GlyphSR: A Simple Glyph-Aware Framework for Scene Text Image Super-Resolution

Authors: Baole Wei, Yuxuan Zhou, Liangcai Gao, Zhi Tang

AAAI 2025 | Venue PDF | Archive PDF | Plain Text | LLM Run Details

Reproducibility Variable Result LLM Response
Research Type Experimental Extensive experiments on the Text Zoom dataset demonstrate that Glyph SR achieves a new state-of-the-art performance.
Researcher Affiliation Academia Wangxuan Institute of Computer Technology, Peking University, Beijing, China EMAIL, EMAIL
Pseudocode No The paper describes methods using structured text and equations, but it does not include any explicitly labeled 'Pseudocode' or 'Algorithm' blocks.
Open Source Code No The paper does not provide an explicit statement about releasing its source code, nor does it include a link to a code repository for the methodology described.
Open Datasets Yes Following mainstream STISR works, we conduct experiments on the Text Zoom(Wang et al. 2020) dataset. Text Zoom is captured in real-world scenarios using digital cameras.

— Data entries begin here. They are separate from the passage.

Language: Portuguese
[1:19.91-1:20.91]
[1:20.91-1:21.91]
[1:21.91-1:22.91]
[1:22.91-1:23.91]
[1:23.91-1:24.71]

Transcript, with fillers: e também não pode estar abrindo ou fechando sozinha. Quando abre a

Dataset Splits Yes It contains 17,367 LR-HR image pairs for training and 4,373 image pairs for testing. The test set is divided into three subsets: the easy subset with 1,619 image pairs, the medium subset with 1,411 image pairs, and the hard subset with 1,343 image pairs.

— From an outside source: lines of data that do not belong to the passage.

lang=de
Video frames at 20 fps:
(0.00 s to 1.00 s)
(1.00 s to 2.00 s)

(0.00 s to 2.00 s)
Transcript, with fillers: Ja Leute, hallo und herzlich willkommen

Hardware Specification Yes All our experiments are conducted with a single NVIDIA Tesla A800 GPU for both training and testing.
Software Dependencies No The paper mentions using Adam optimizer and Cosine Annealing LR, but does not specify version numbers for any key software components or libraries.
Experiment Setup Yes The number of SRBs N is set to 5, and and the channel sizes are Csr = 64 and Ctp = 32. The maximum text length L is 15. The optimal SRB index for GPM and GFM Ngly is 4... When generating anchor points, the number of step sizes is set to K = 2, with corresponding step sizes {2, 4}. The confidence score threshold τ is set to 0.8 for mask selection. We use Adam optimizer for training. The batch size is set to 48. The number of training epochs is set to 200. The learning rate is initialized to 0.001, and Cosine Annealing LR with 5 epochs linear warmup is used to adjust it. ...The λ1, λ2, λ3 are set to 1, 1, 0.1.